L'actrice américaine Susan Sarandon, qui interprète pas moins de quatre personnages dans le film Cloud Atlas, l'ambitieuse fresque des Wachowski adaptée du roman de David Mitchell, évoque une expérience «joyeuse», à mi-chemin entre «le théâtre» et «le cirque».

Le film de près de trois heures, qui sort vendredi en Amérique du Nord après sa présentation en septembre au festival de Toronto, est l'oeuvre de trois cinéastes: les Américains Andy et Lana Wachowski, auteurs de la saga Matrix, et l'Allemand Tom Tykwer, qui signa notamment Cours, Lola, cours (1998).

Adapté du livre éponyme du Britannique David Mitchell, Cloud Atlas évolue entre six époques s'étalant du 19e au 24e siècle, pour tracer le portrait d'une humanité tour à tour médiocre, héroïque, égarée ou révolutionnaire.

«La structure du film est différente (de celle du livre) mais l'essence est la même», déclare à l'AFP Susan Sarandon, à qui les Wachowski avaient offert le livre à la fin du tournage de Speedracer (2008).

«J'ai trouvé le bouquin extraordinaire mais je ne pensais pas qu'ils allaient en faire un film», dit-elle. «Et un jour ils m'ont appelée pour me dire: «Tu nous a manqué, pourquoi tu ne viendrais pas à Berlin pour faire (ce film) ? On va t'envoyer le scénario»».

«J'ai dit oui parce que je les trouve brillants et amusants, et que je les adore, mais j'ignorais comment ils allaient faire un film avec ce livre. Mais c'était leur problème, j'étais prête pour l'aventure et j'ai sauté dessus», assure l'actrice de Thelma et Louise (1991) ou La dernière marche (1995), qui lui a valu l'Oscar de la meilleure actrice.

Le film, dans lequel jouent aussi Tom Hanks, Halle Berry, Hugh Grant, Jim Sturgess et Jim Broadbent, présente la particularité de faire jouer plusieurs rôles -- hommes ou femmes -- aux acteurs, dans les différentes époques.

«Pronoïa»

«C'est vraiment une idée de génie des réalisateurs car cela fait passer cette idée qu'être humain ne dépend pas de la couleur, du genre, de l'époque ou de quoi que ce soit d'autre, mais qu'il existe une essence» de chaque individu, explique l'actrice de 66 ans.

Ainsi, pour différents qu'ils soient, les quatre personnages qu'elle interprète, sont «tous plus évolués et spirituels que la plupart de leur contemporains», observe-t-elle.

L'une des surprises de Susan Sarandon, à l'heure du tournage, a été l'ambiance «joyeuse» qui régnait sur le plateau, malgré la complexité de la production. «C'était comme une grande compagnie théâtrale», dit-elle. «Il y avait juste cette joie qui faisait oublier toutes les craintes.
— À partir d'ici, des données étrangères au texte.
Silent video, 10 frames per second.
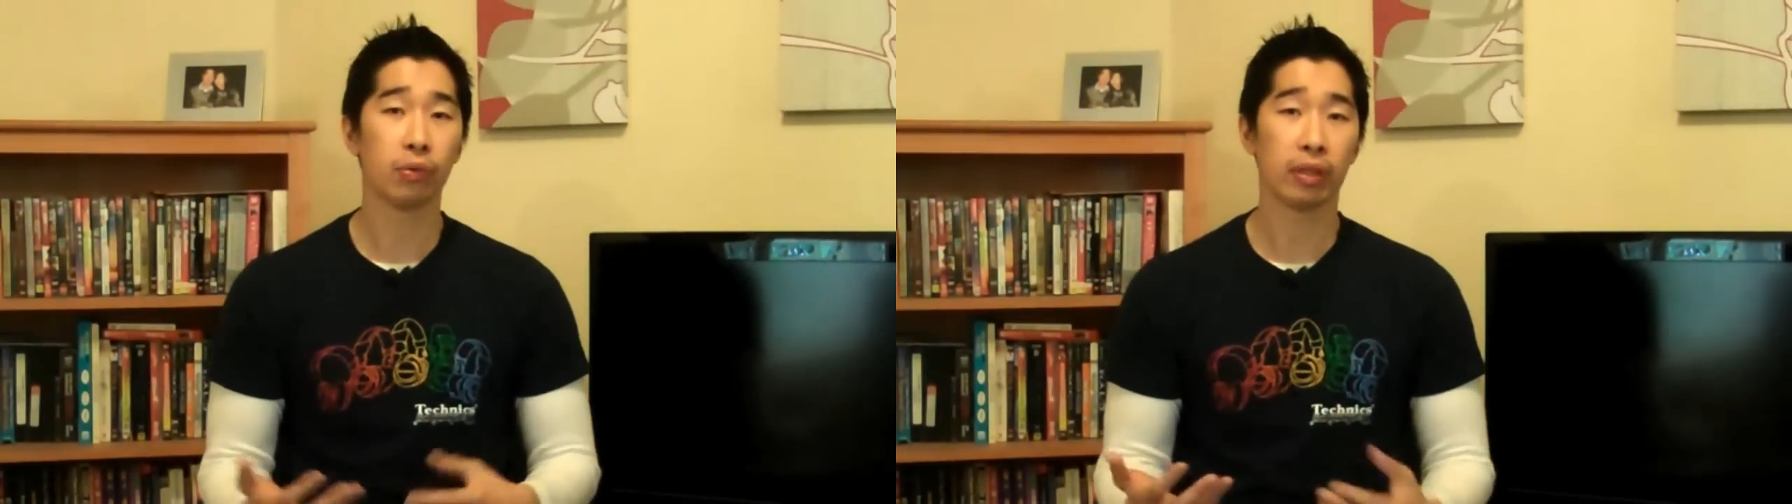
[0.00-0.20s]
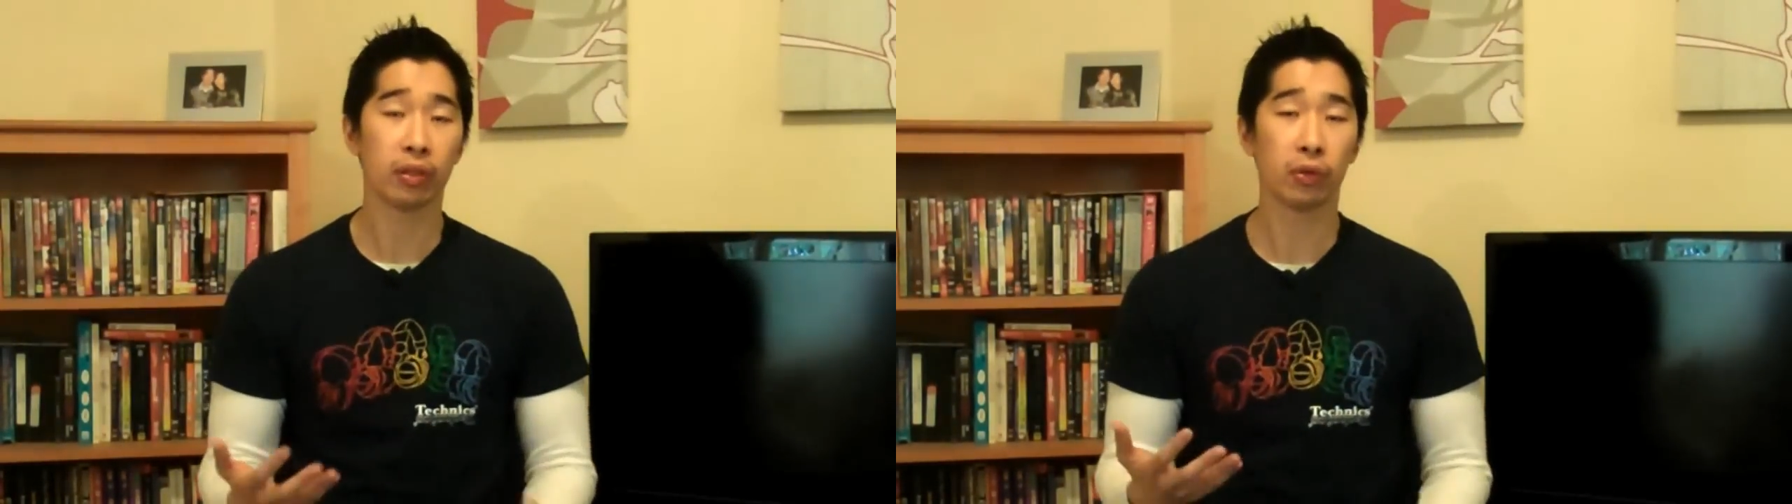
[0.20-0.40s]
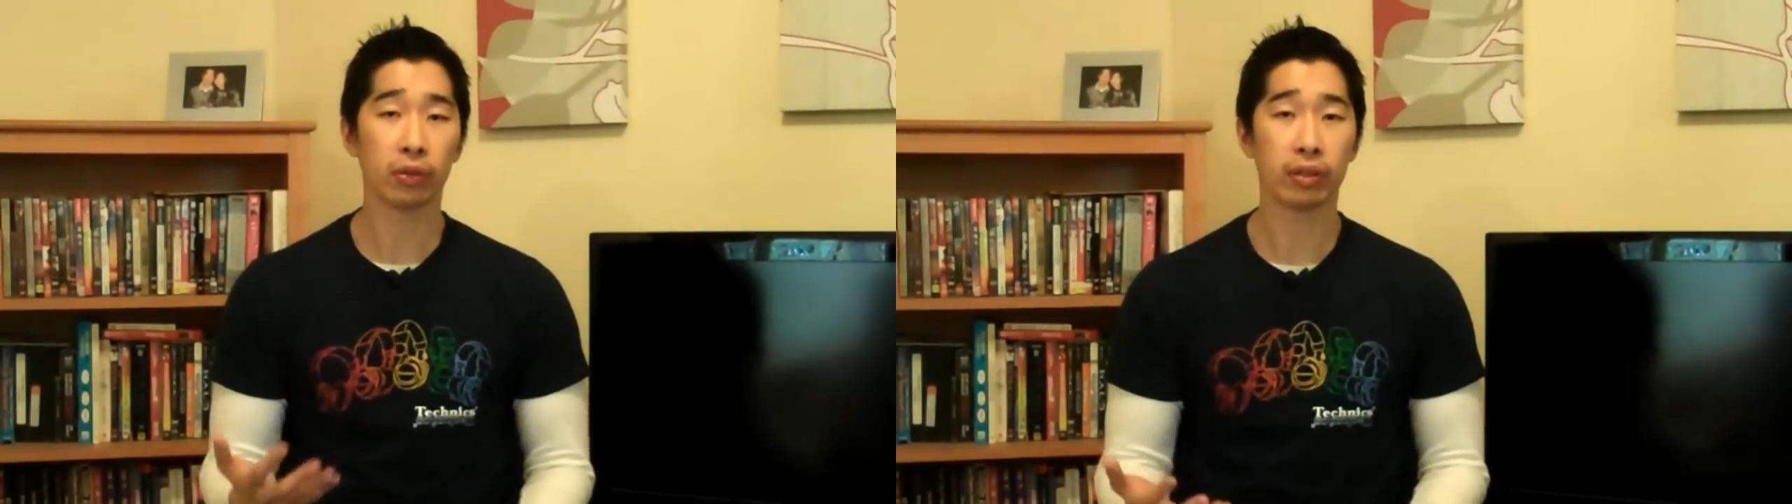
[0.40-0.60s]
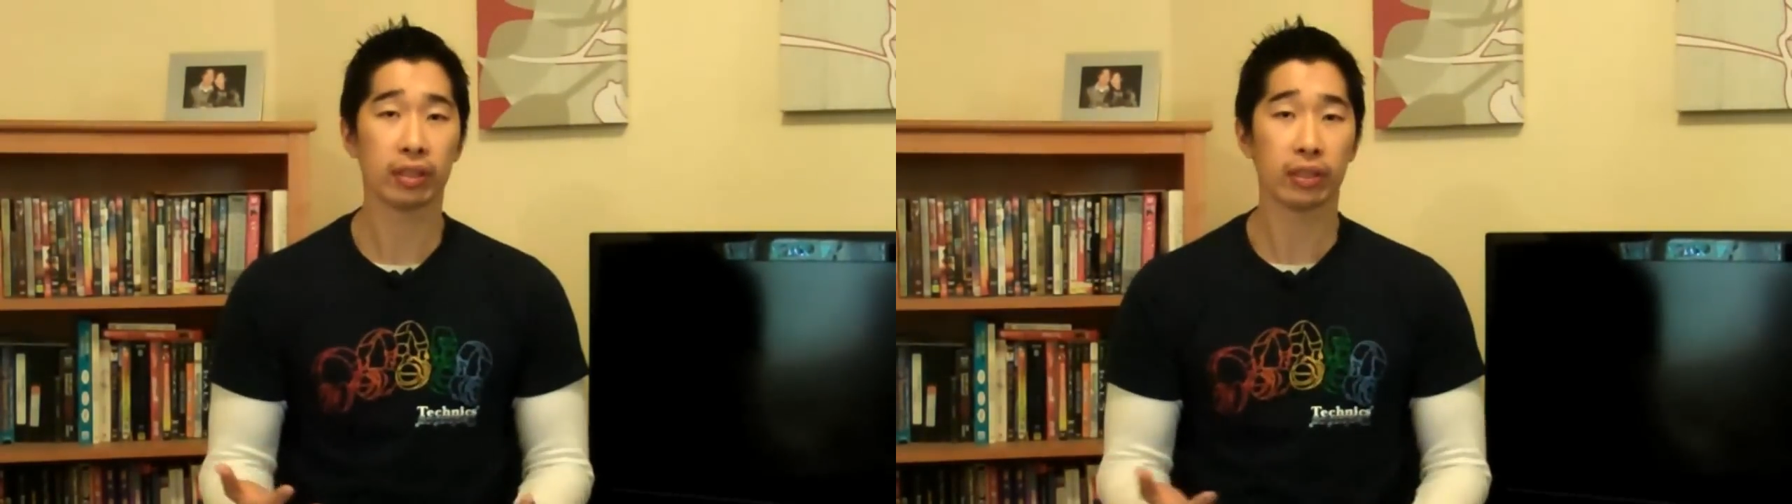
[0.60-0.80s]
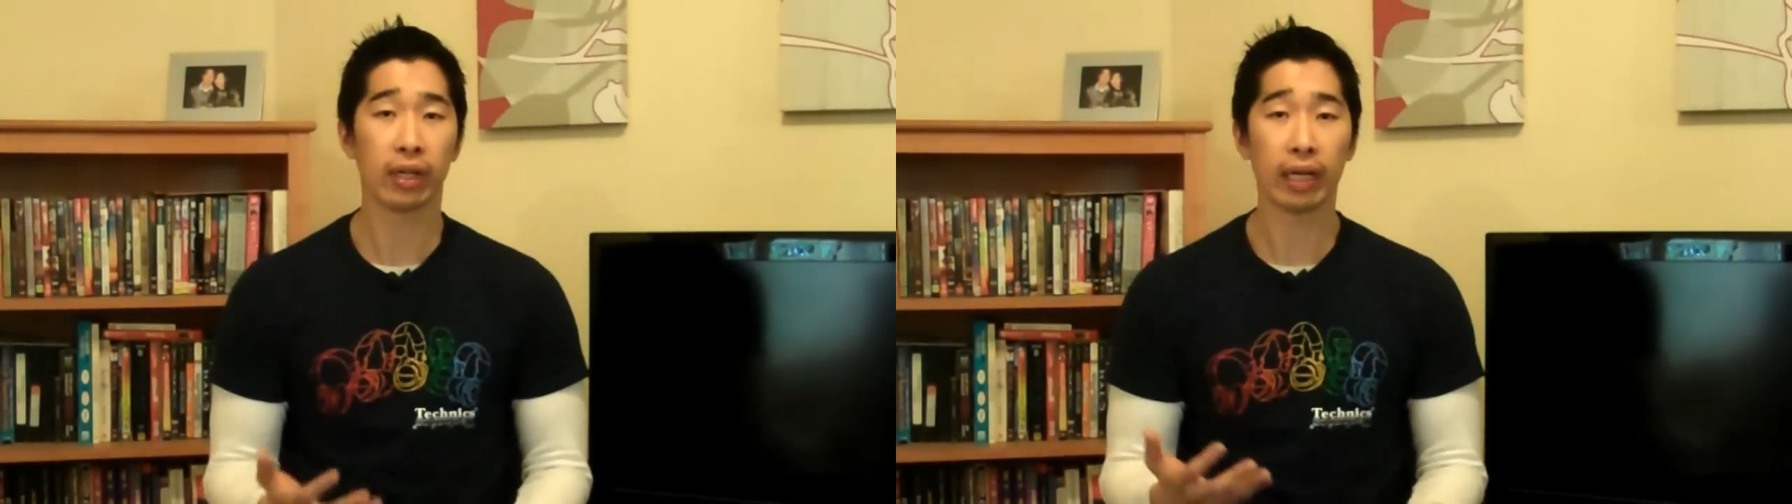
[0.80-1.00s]
with
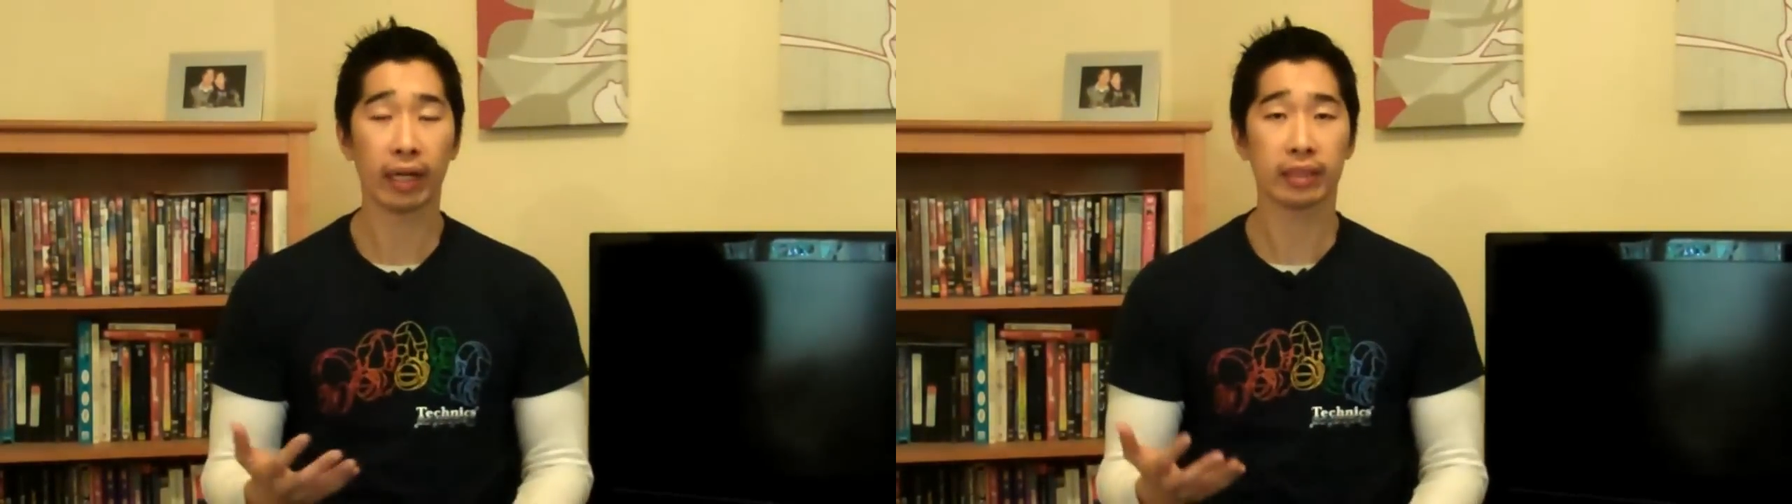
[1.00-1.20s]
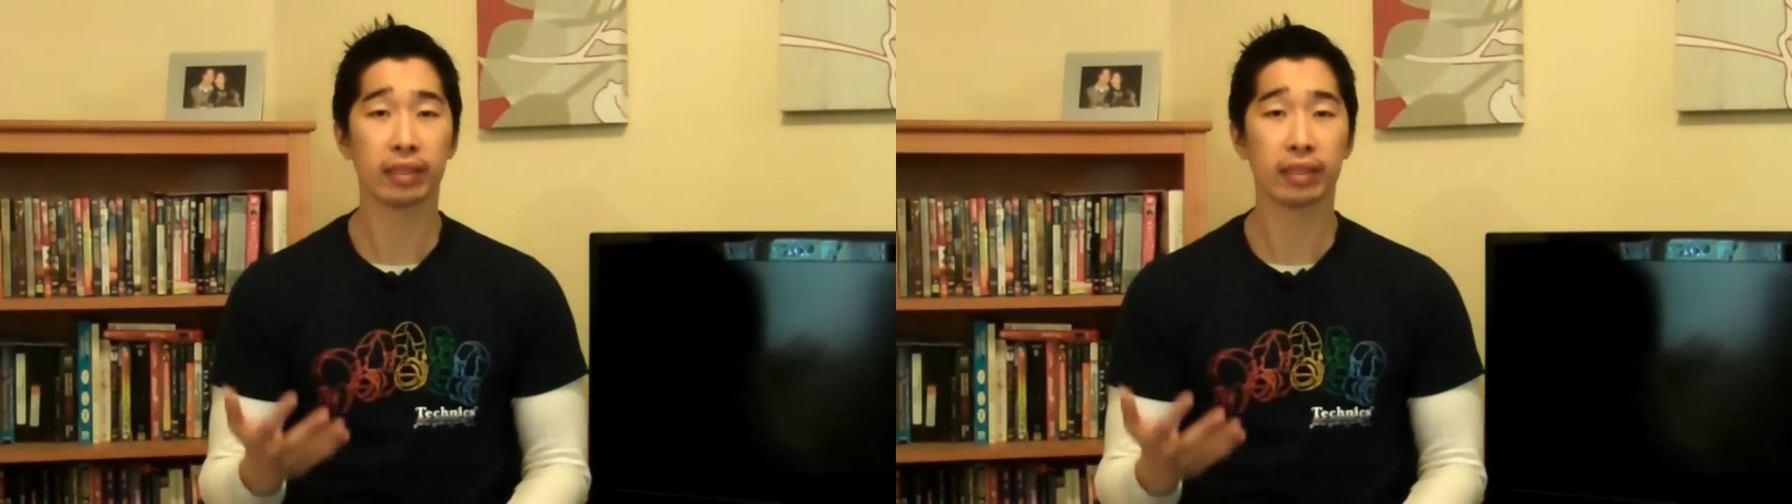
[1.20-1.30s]
authors who I like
On se sentait comme dans un cirque, et cet esprit était contagieux».

L'actrice reconnaît qu'elle n'avait aucune idée du résultat final, mais a eu une confiance aveugle aux réalisateurs.

«Vous savez, certaines personnes sont paranoïaques. Mais il y a aussi la «pronoïa», quand vous considérez que l'univers conspire en votre faveur et pas contre vous», affirme-t-elle. «Je ne sais pas si ce mot existe vraiment, mais je crois dans la pronoïa et je pense que plus vous y croyez, plus ça marche».

Une posture qui se double d'une modestie confondante. «Il y a deux choses qui m'attachent au métier d'acteur. La première, c'est la collaboration. La plupart des formes d'art sont pensées de façon solitaires. Mais pas le cinéma ni le théâtre», remarque-t-elle.

«La seconde, c'est le sentiment de ne jamais vraiment arriver à faire les choses bien», dit-elle. «Quand vous voyez le résultat, vous vous dites: «Ai-je été assez courageuse ? Pourquoi l'ai-je fait comme ça ?». Vous voulez être clair et intense, mais parfois vous en faites trop et vous embrouillez tout. Mais à chaque fois on se dit: «La prochaine fois, je le ferai mieux»».